Ode au sommeil.
Dormir par plaisir.
Oh, les longs sommeils.

Les sommeils d’été, les siestes paresseuses. Celles au soleil lorsque tu fermes les yeux sur ton livre, paupières brulantes, allongée dans l’herbe, et que tu te reveilles deux heures plus tard, avec l’impression de ne pas être vraiment réveillée, d’être très lourde, très chaude.
Les doigts qui chatouillent. La peau qui scintille.

Et les repos hivernaux, quand la météo est si longue et que le temps semble s’écouler à reculons et que franchement qu’y-a-t’il à faire si ce n’est hiberner? Les longues nuits qui commencent bien tard, qui commencent bien après minuit, bien après la 25e heure, lorsque le monde est en pause et que l’on ne fait rien, on fait la course avec le temps, avec l’ennui, dans l’attente du sommeil, dans le plaisir de l’attente du sommeil, qui va continuer bien après que le soleil se soit levé, et l’on aura vécu des minutes pendant lesquelles les autres ne font que rêver.
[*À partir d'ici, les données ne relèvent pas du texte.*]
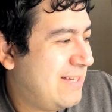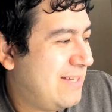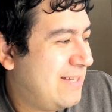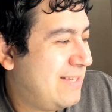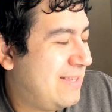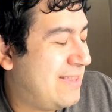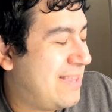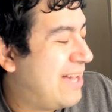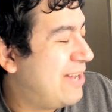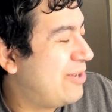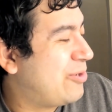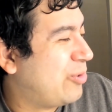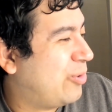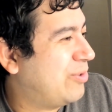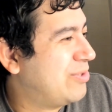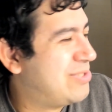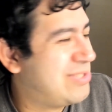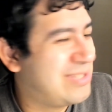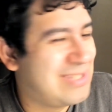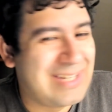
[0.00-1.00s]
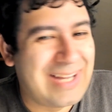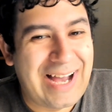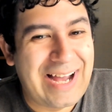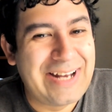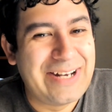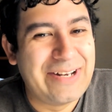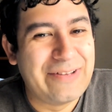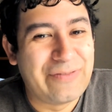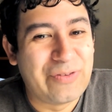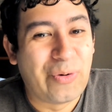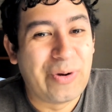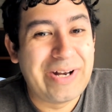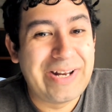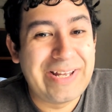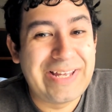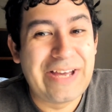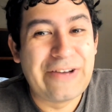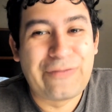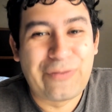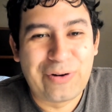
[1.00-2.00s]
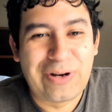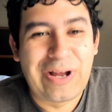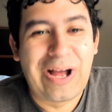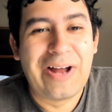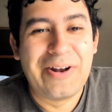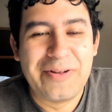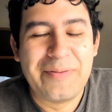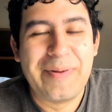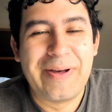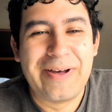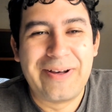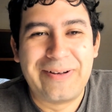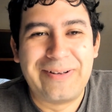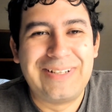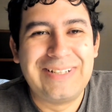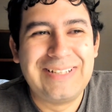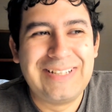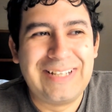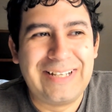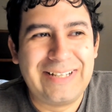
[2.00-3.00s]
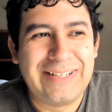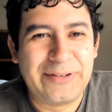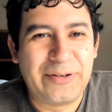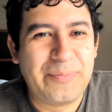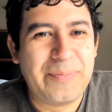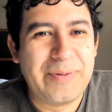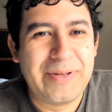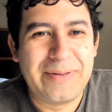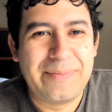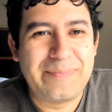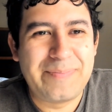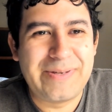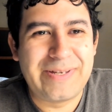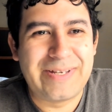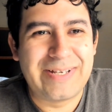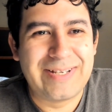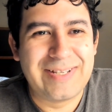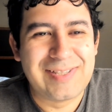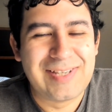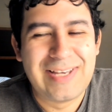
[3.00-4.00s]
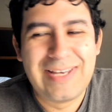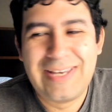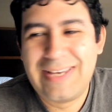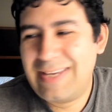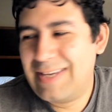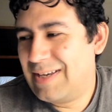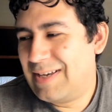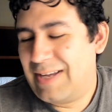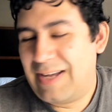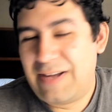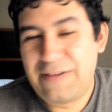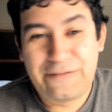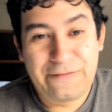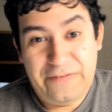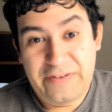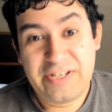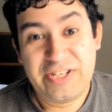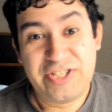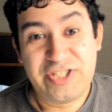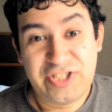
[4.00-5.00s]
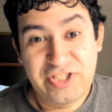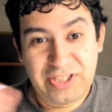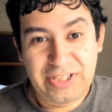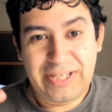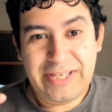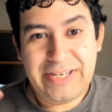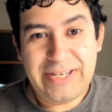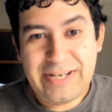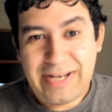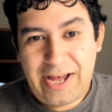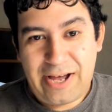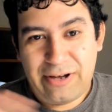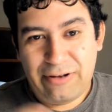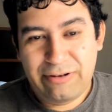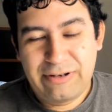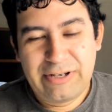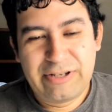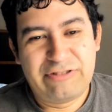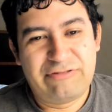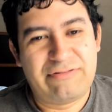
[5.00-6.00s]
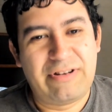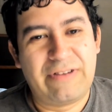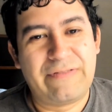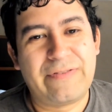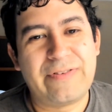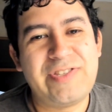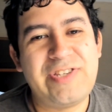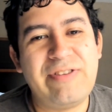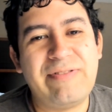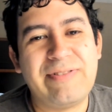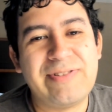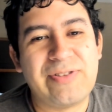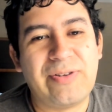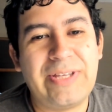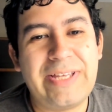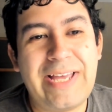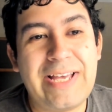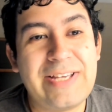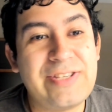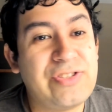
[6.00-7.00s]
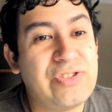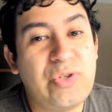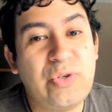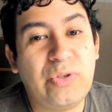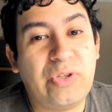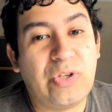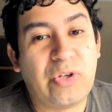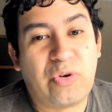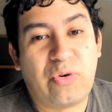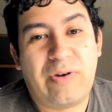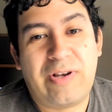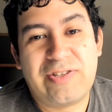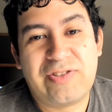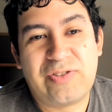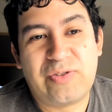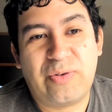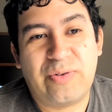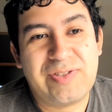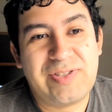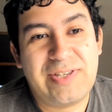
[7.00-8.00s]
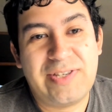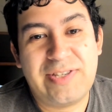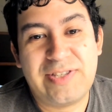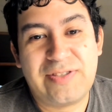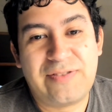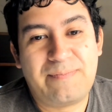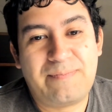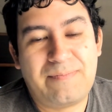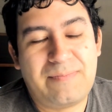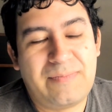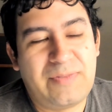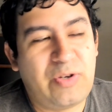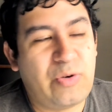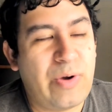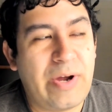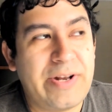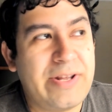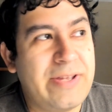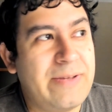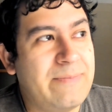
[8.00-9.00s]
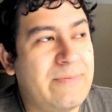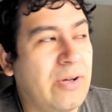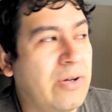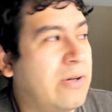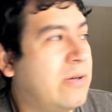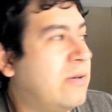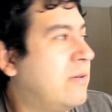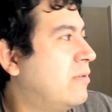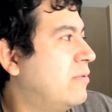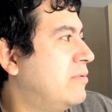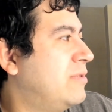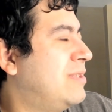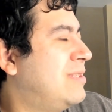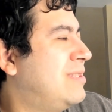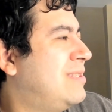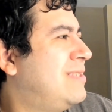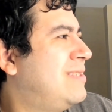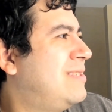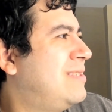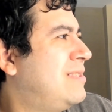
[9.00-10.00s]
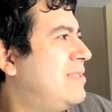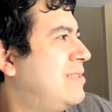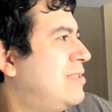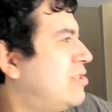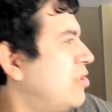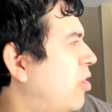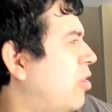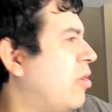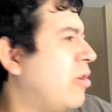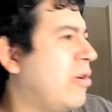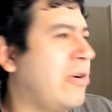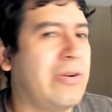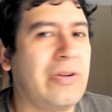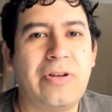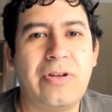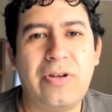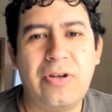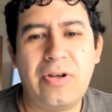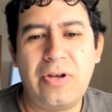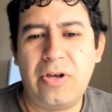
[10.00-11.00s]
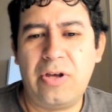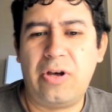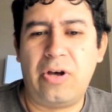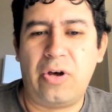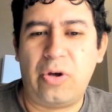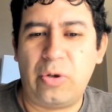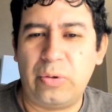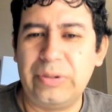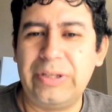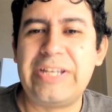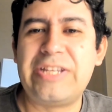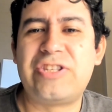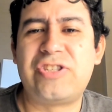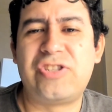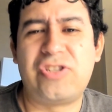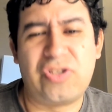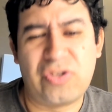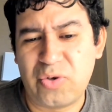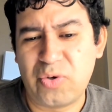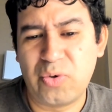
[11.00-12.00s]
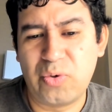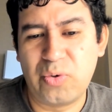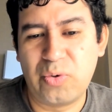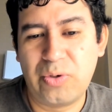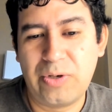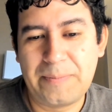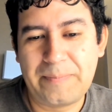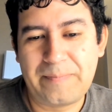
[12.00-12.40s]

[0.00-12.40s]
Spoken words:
That goal's kind of going to get forgotten about a little bit, because officially now, Trevor Zegras only has 2 lacrosse goals to his credit. Oh, darn. Only 2?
Puis finalement, le sommeil en mouvement. La tête posée contre la vitre de la voiture. Des bribes de musique classique viennent à tes oreilles. Des bras qui te déposent sur le lit. Tous les sommeils sont liés, et les sensations deviennent un vaste et unique souvenir.
Ou la tête sur l’accoudoir du car. Les plus beaux sommeils, ceux où l’on n’est jamais certain de vraiment dormir, ou l’on émerge de songes flous, ayant perdu toute notion du temps. Les bruits sont sourds, confinés. Les voix qui résonnent toutes dans cet espace étriqué semblent lointaines. Dans ce demi-sommeil elles s’écoutent comme une symphonie de chuchots qui se mêlent à tes rêves. Le paysage défile à travers la fenêtre et les lumières scintillent en continu, clignotant comme des phares au rythme de la houle. Ton sommeil est seul, lancé sur cette langue de goudron au milieu de l’océan, un océan de nature noire, marine. Une jetée vers le bout du monde. Car au loin, loin devant, s’étend le jour et le royaume des gens éveillés. Mais pour l’instant, tu tords ta nuque dans une position improbable et tu parviens à voir des étoiles. Tu t’endors.
Tu te réveilles et comme hors du temps, rien n’a changé. Dans l’habitacle, pas un oeil ouvert, le sable flotte dans l’air. Des corps lourds qui continuent d’avancer sous la lumière des veilleuses.

Oh, les longs sommeils.

Ode to sleep.
Sleeping out of sheer pleasure.
Oh, those long sleeps.

The summer ones, the lazy naps. Those in the sun when you close your eyes whilst reading, burning eyelids, lying on the grass, to wake up two hours later, with that feeling of not truly being awake, of being heavy, so heavy.
Fingers tickling. Shimmering skin.

And the winter rests, when the weather is so long that time seems to be passing backwards and that, honestly, what is there to do if not hibernating? The long nights that start very late, well after midnight, well after the 25th hour, when the world has stopped for a moment and you are doing nothing, nothing but racing with time, with boredom, waiting for sleep, relishing the wait, for a sleep that’ll last far after the sun has risen, and you will have lived dark minutes during which others are only dreaming.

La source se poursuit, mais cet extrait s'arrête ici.